- [TASK DATA]:
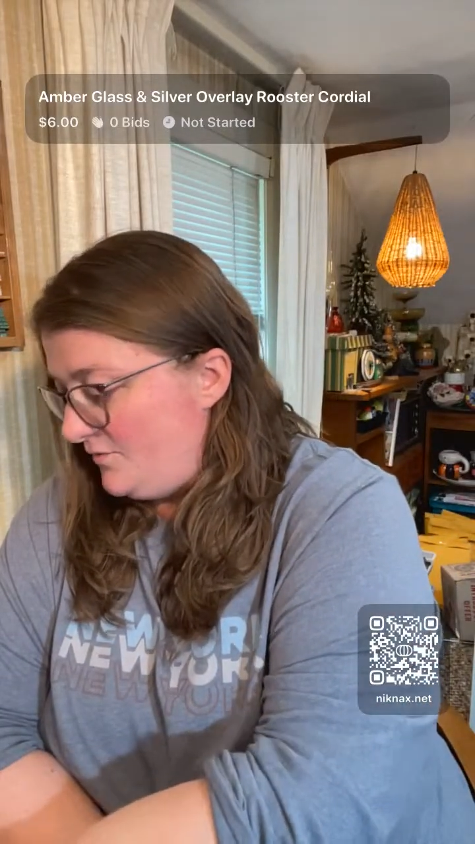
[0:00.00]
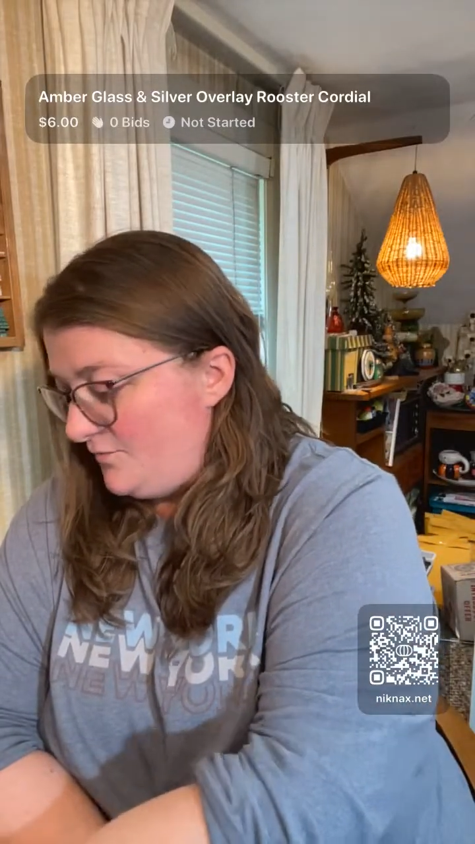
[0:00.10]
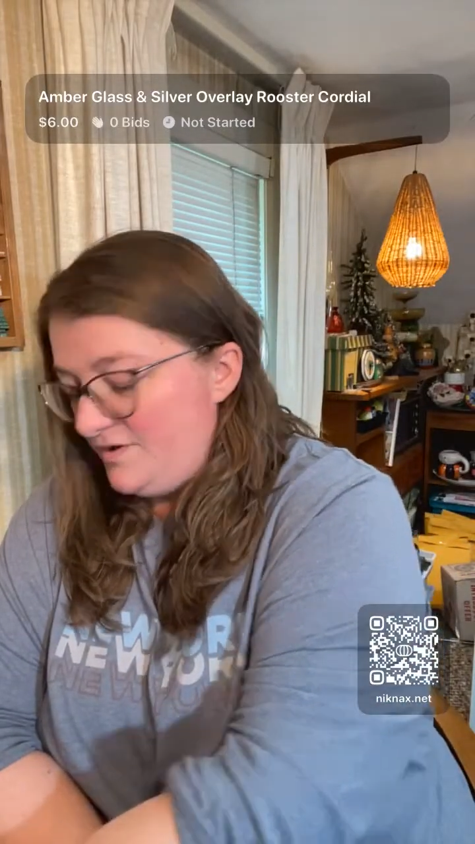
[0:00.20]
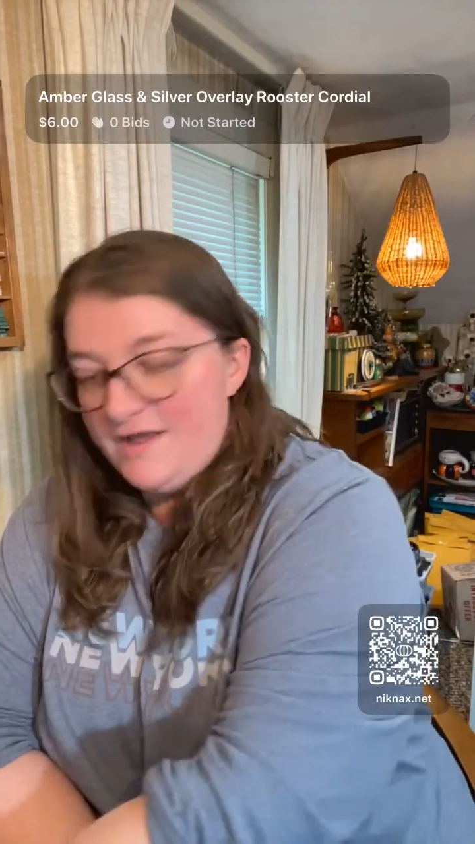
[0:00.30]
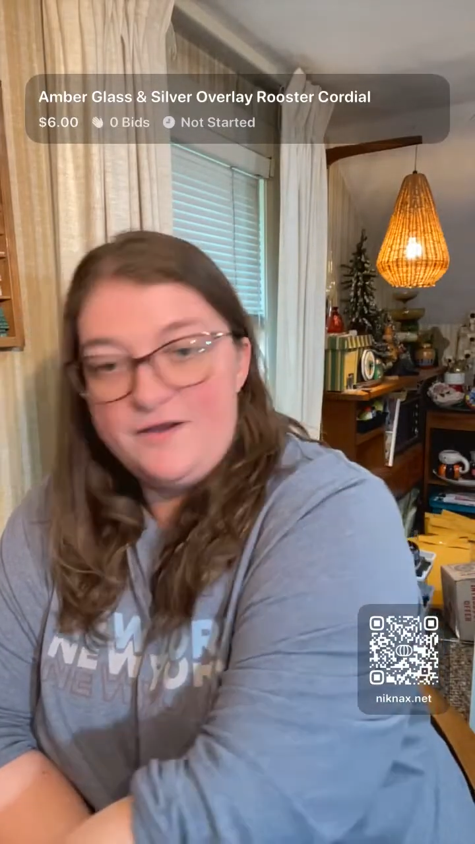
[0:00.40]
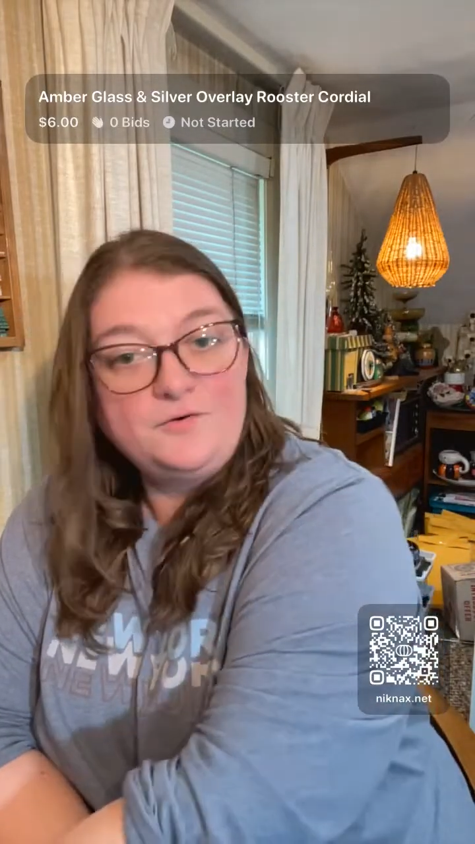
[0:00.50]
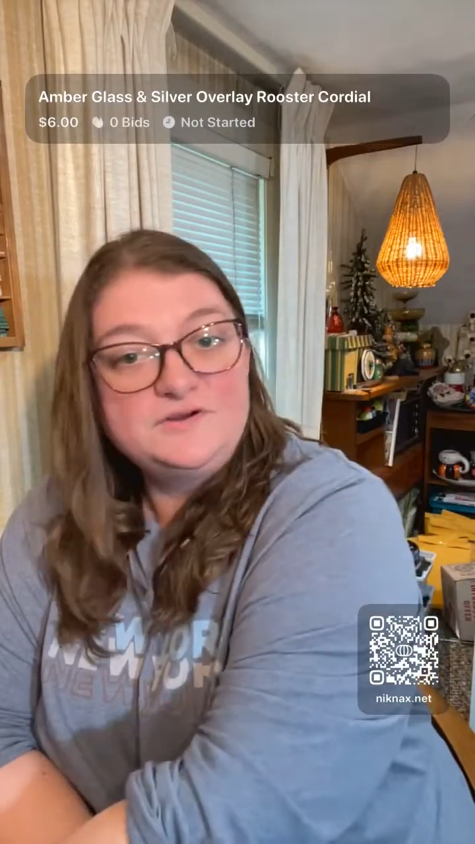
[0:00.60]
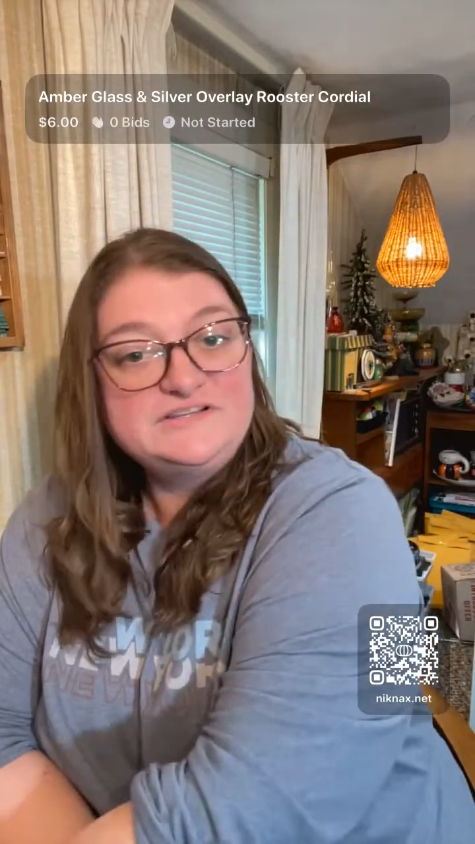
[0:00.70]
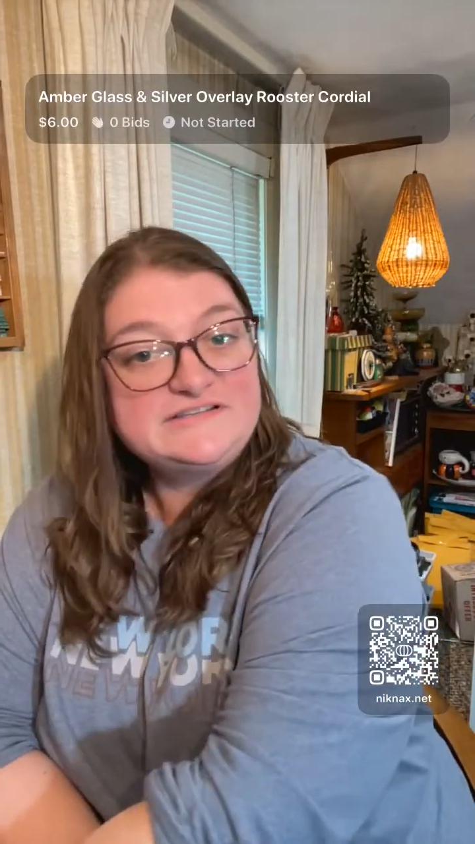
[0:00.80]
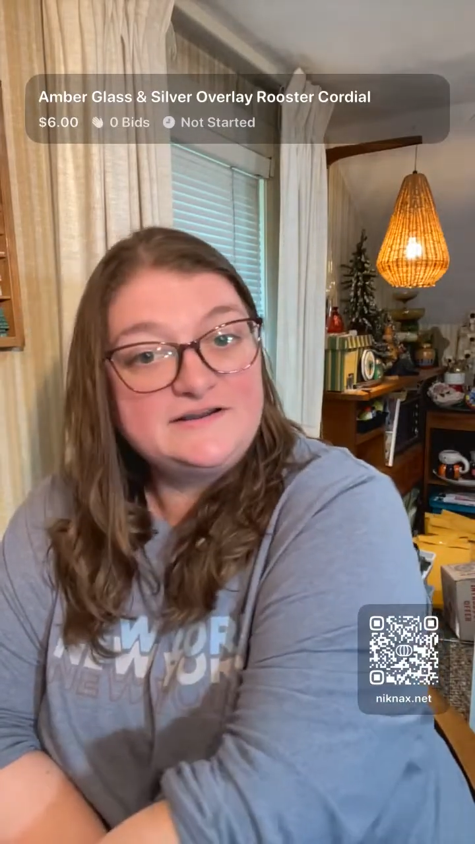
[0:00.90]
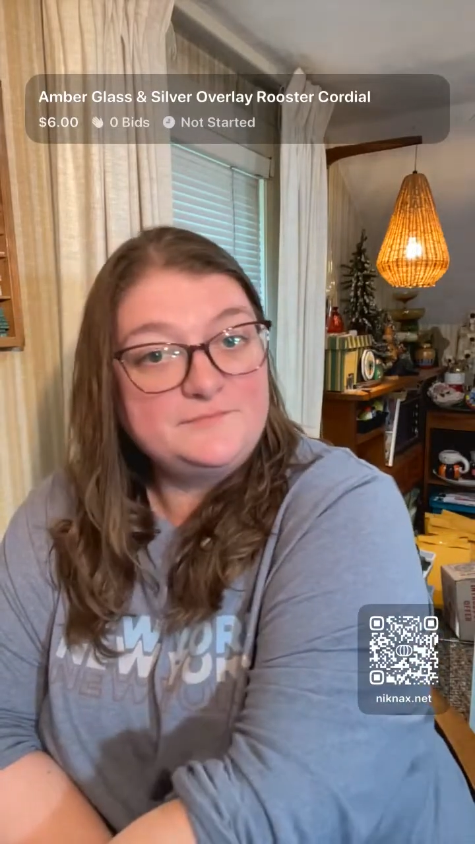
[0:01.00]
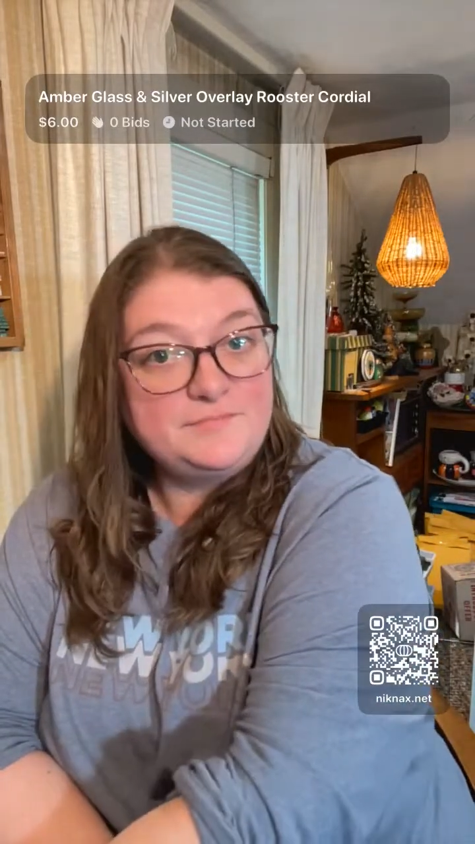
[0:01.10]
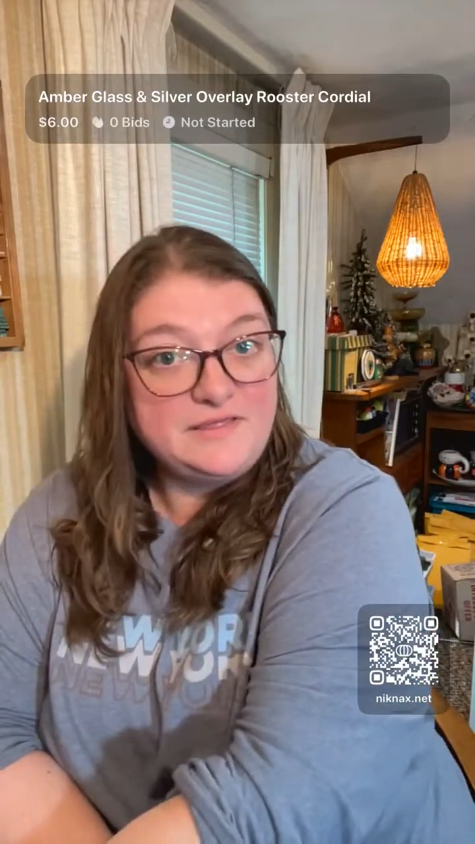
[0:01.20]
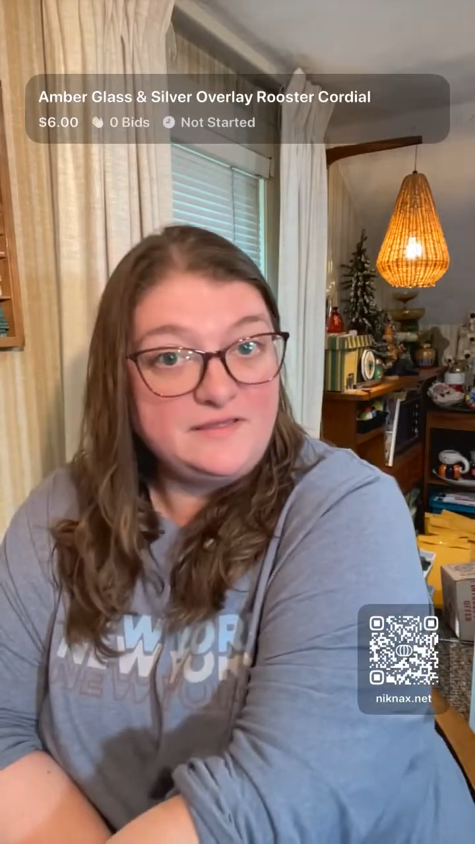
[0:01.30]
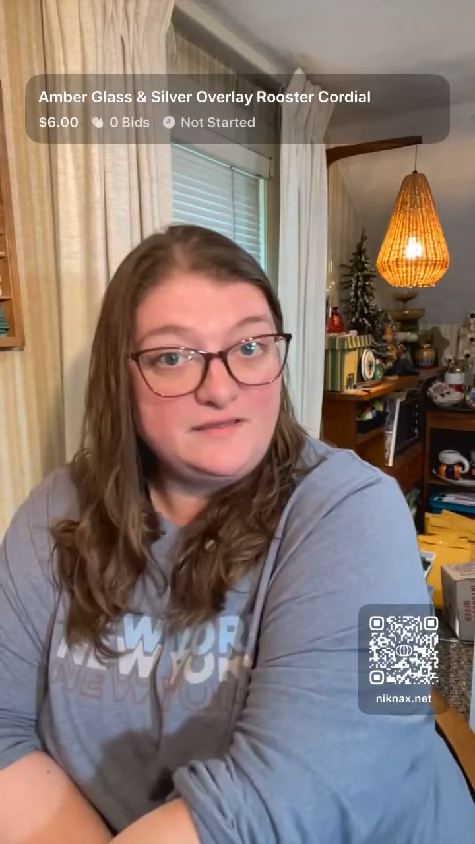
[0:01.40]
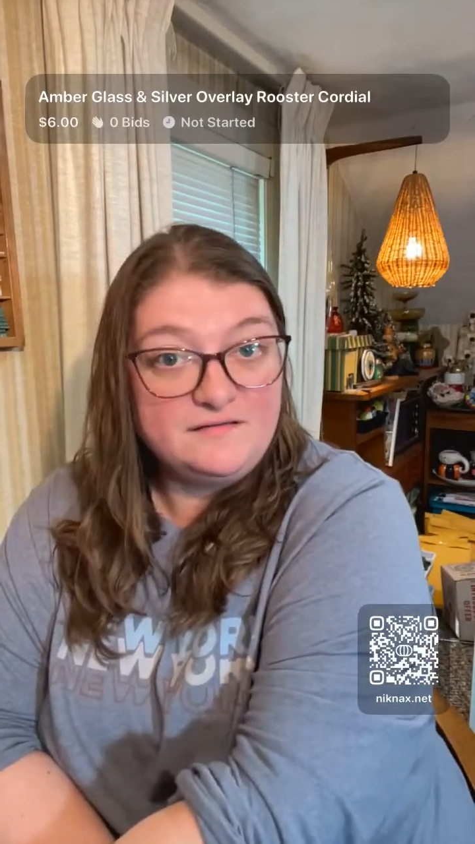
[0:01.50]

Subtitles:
We're not always going to be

- [TASK DESCRIPTION]: Every line of the material above must be written out exactly, with no pictures.

- [WRITTEN ANSWER]:
[0:00.00]
[0:00.10]
[0:00.20]
[0:00.30]
[0:00.40]
[0:00.50]
[0:00.60]
[0:00.70]
[0:00.80]
[0:00.90]
[0:01.00]
[0:01.10]
[0:01.20]
[0:01.30]
[0:01.40]
[0:01.50]

Subtitles:
We're not always going to be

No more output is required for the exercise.